Segment Start: SUPPLIED DATA

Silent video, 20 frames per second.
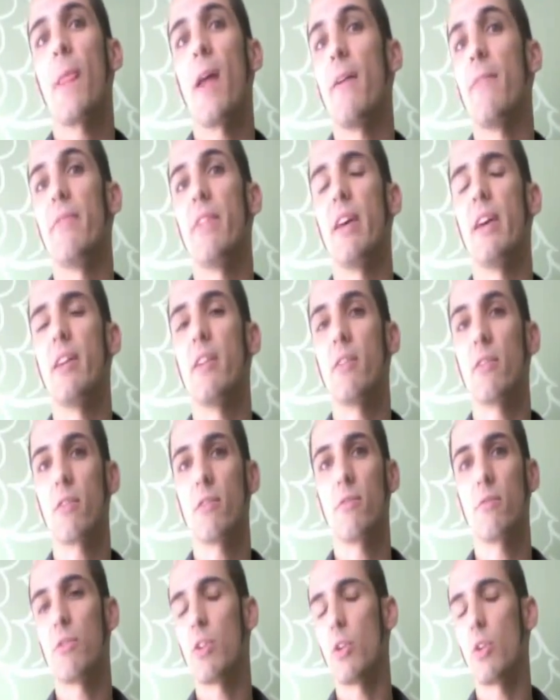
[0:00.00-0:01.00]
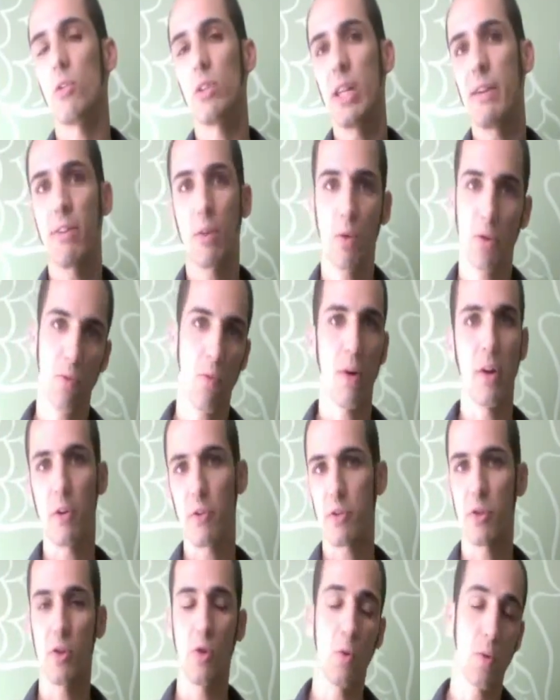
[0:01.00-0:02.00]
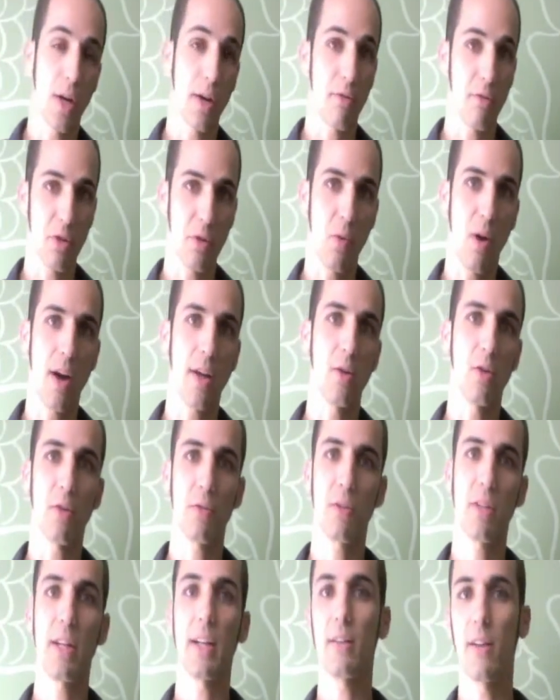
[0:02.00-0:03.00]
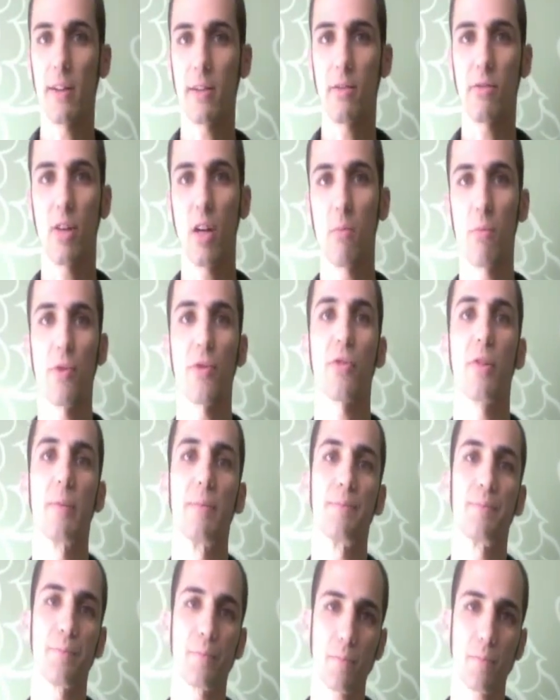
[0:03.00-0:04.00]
and then leaving with 1 or 2 or whatever you want, or getting lots of numbers.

Segment End: SUPPLIED DATA

» DIRECTIONS FOR THIS TASK
Set the listing above down again exactly, leaving pictures out.

» THE ANSWER
Silent video, 20 frames per second.
[0:00.00-0:01.00]
[0:01.00-0:02.00]
[0:02.00-0:03.00]
[0:03.00-0:04.00]
and then leaving with 1 or 2 or whatever you want, or getting lots of numbers.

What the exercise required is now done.